A crise do Grupo Casas Bahia chegou por inteiro ao Rio Grande do Norte. A varejista, em recuperação judicial desde meados de agosto, encerrou as atividades de suas lojas no estado, conforme informou O Correio de Hoje na edição de quinta-feira 27. Levantamentos locais identificam ao menos cinco unidades fechadas: as do Midway Mall, da avenida Roberto Freire e do Partage Norte Shopping, em Natal, além das lojas do Partage Shopping de Mossoró e de Caicó. A companhia não divulgou uma lista oficial de fechamentos por estado.
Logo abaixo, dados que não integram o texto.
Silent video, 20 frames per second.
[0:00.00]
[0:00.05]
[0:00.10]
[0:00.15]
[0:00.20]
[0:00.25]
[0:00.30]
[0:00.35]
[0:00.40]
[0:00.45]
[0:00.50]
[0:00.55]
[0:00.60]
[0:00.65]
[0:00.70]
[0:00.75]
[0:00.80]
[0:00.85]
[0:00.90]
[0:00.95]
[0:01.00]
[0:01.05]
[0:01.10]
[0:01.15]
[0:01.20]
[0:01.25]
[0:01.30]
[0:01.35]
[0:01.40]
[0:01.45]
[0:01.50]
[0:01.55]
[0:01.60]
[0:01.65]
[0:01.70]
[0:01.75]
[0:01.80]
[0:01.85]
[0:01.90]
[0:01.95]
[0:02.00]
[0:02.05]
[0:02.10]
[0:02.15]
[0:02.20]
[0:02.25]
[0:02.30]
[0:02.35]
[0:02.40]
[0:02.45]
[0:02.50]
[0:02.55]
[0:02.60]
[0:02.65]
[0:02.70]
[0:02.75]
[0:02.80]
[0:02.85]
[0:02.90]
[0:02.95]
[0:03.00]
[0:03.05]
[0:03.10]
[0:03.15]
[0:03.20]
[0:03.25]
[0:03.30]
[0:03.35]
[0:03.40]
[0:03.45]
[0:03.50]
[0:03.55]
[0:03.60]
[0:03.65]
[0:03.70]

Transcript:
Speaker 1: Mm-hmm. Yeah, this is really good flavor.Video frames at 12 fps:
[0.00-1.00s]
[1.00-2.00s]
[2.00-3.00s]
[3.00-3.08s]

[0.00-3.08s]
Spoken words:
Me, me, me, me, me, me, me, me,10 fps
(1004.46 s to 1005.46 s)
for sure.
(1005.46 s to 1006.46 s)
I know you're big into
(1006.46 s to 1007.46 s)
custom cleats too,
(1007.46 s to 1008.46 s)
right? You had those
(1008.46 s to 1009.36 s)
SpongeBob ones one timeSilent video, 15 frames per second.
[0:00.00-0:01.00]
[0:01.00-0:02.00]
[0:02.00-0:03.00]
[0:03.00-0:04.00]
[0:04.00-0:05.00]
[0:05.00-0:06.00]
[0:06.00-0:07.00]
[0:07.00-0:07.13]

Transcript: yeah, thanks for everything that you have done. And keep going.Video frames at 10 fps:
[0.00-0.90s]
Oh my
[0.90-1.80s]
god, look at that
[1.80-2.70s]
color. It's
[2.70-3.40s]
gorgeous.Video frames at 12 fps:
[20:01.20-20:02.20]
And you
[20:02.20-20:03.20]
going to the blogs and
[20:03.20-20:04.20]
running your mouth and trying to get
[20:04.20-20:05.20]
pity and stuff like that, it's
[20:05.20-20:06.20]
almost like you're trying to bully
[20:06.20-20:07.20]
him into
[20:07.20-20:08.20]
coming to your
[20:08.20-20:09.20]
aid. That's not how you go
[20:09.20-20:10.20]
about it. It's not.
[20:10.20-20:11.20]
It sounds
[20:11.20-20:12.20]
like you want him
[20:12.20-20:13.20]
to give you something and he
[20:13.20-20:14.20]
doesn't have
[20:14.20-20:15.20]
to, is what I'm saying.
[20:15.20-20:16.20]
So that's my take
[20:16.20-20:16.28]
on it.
O encerramento da unidade do Midway tem peso simbólico: foi por ela que a Casas Bahia estreou no Rio Grande do Norte, em 2012. A rede chegou a operar 12 lojas no estado, como mostrou o Agora RN quando o pedido de recuperação judicial foi protocolado, e o fechamento amplia os efeitos da crise sobre empregos, consumidores e imóveis comerciais no RN.

Em escala nacional, o grupo fechou 298 lojas — perto de 30% da rede física — e demitiu cerca de 2 mil funcionários em agosto, segundo levantamentos de imprensa. O pedido de recuperação judicial foi protocolado na Justiça de São Paulo depois de um fato relevante aprovado pelo conselho de administração em 16 de agosto, documentado na página oficial de relações com investidores da companhia. As dívidas somam R$ 17,3 bilhões: cerca de R$ 16,4 bilhões com credores quirografários, R$ 754 milhões com credores trabalhistas e R$ 154 milhões com micro e pequenas empresas, conforme a petição inicial do processo.
No documento enviado ao mercado, o grupo atribuiu a crise a um “ambiente macroeconômico desafiador, marcado por patamares elevados de taxas de juros, restrição de crédito e aumento do custo financeiro”. A companhia registrou prejuízo de R$ 10,1 bilhões no segundo trimestre e afirma que a recuperação judicial não interrompe a operação dos canais físicos remanescentes e digitais.
Os desdobramentos trabalhistas seguem em disputa. A Justiça do Trabalho chegou a suspender as demissões coletivas e exigiu mediação com os sindicatos, decisão semelhante à obtida em novembro de 2025 e depois revertida a pedido de bancos credores. No RN, trabalhadores desligados aguardam a definição sobre verbas rescisórias, liberação do FGTS e seguro-desemprego. Já o leilão de eletrodomésticos e eletrônicos promovido pela rede, na semana passada, indicou o esvaziamento dos estoques das lojas fechadas.